> Task goal: Go through the records and restate them word for word, omitting images.

> Provided records:
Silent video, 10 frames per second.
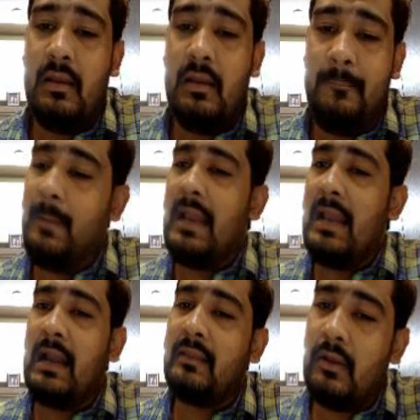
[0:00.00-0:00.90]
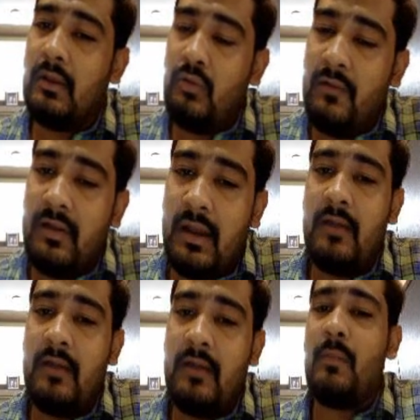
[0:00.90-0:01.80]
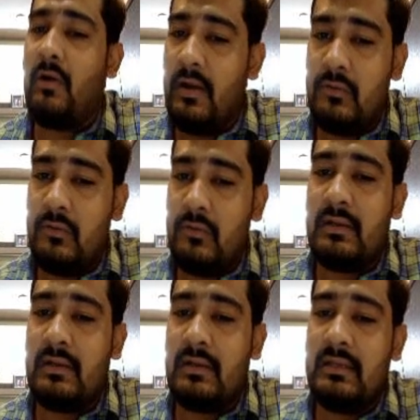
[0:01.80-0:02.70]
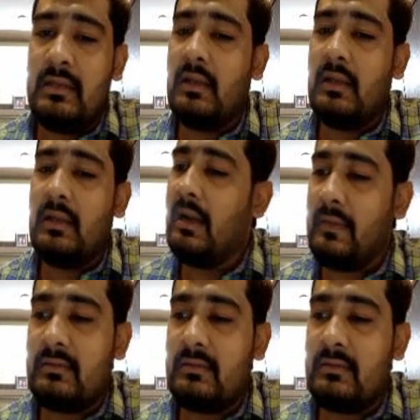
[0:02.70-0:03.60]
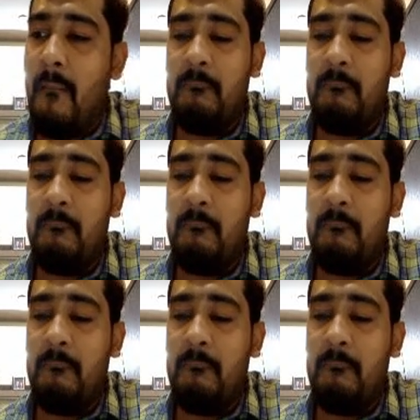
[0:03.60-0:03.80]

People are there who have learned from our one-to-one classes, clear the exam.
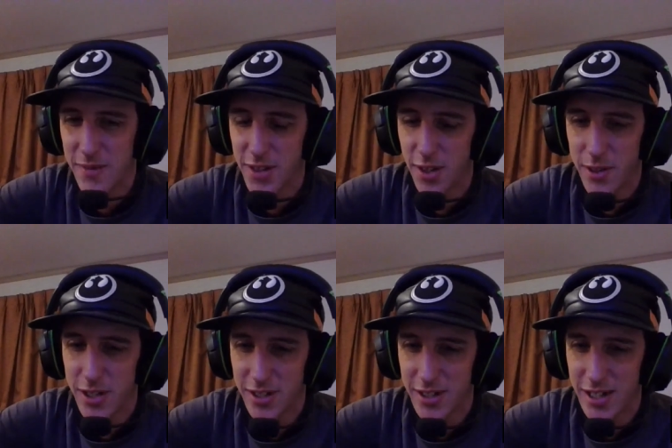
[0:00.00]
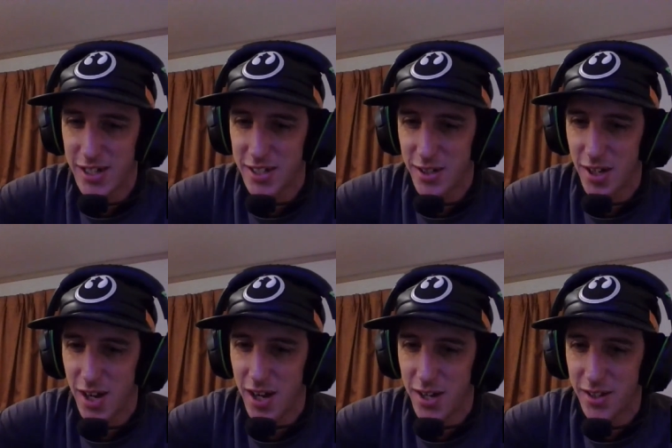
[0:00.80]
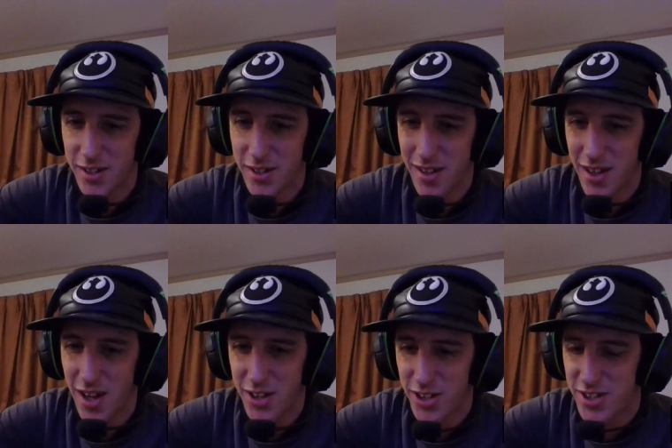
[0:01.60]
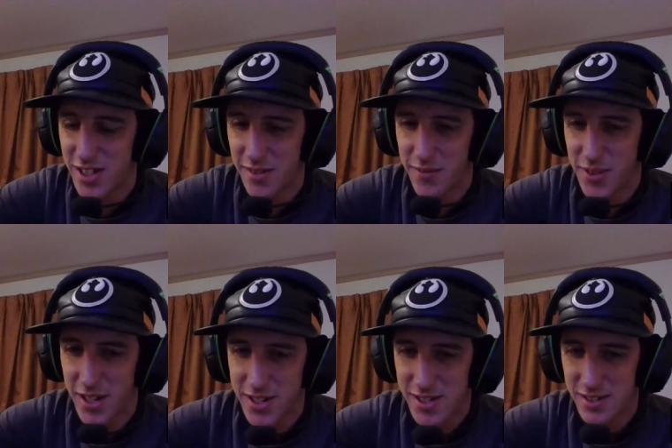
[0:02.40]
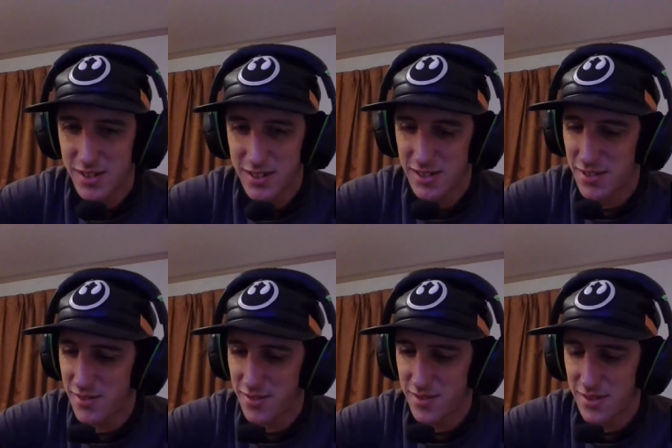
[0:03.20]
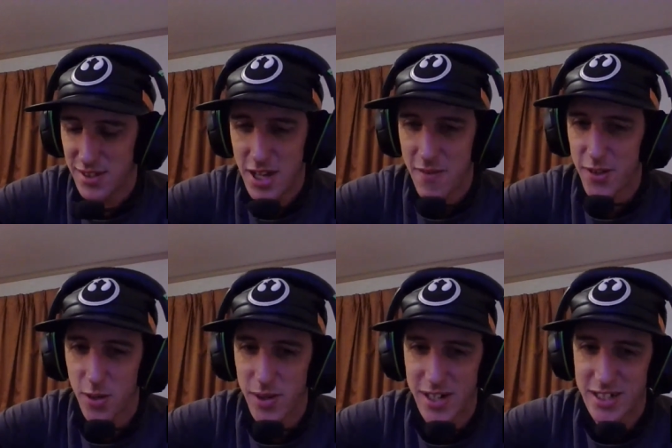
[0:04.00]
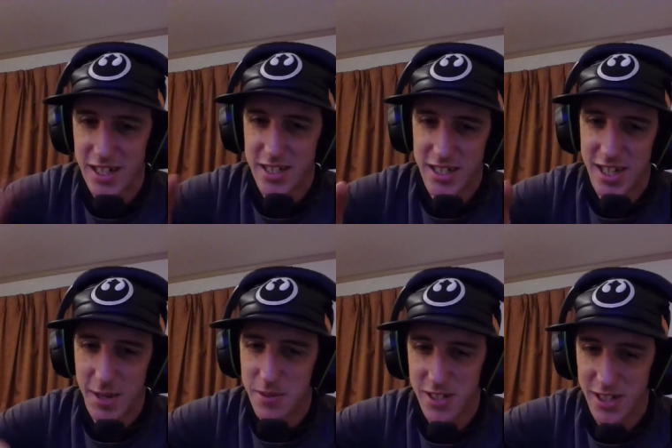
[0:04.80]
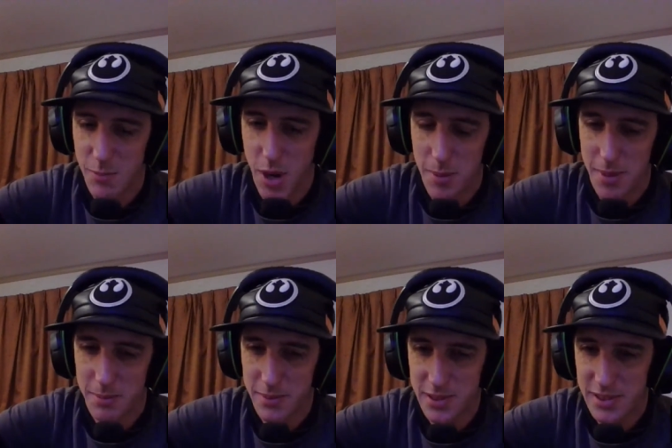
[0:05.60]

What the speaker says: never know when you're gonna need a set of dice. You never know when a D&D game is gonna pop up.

> Answer section:
Silent video, 10 frames per second.
[0:00.00-0:00.90]
[0:00.90-0:01.80]
[0:01.80-0:02.70]
[0:02.70-0:03.60]
[0:03.60-0:03.80]

People are there who have learned from our one-to-one classes, clear the exam.
[0:00.00]
[0:00.80]
[0:01.60]
[0:02.40]
[0:03.20]
[0:04.00]
[0:04.80]
[0:05.60]

What the speaker says: never know when you're gonna need a set of dice. You never know when a D&D game is gonna pop up.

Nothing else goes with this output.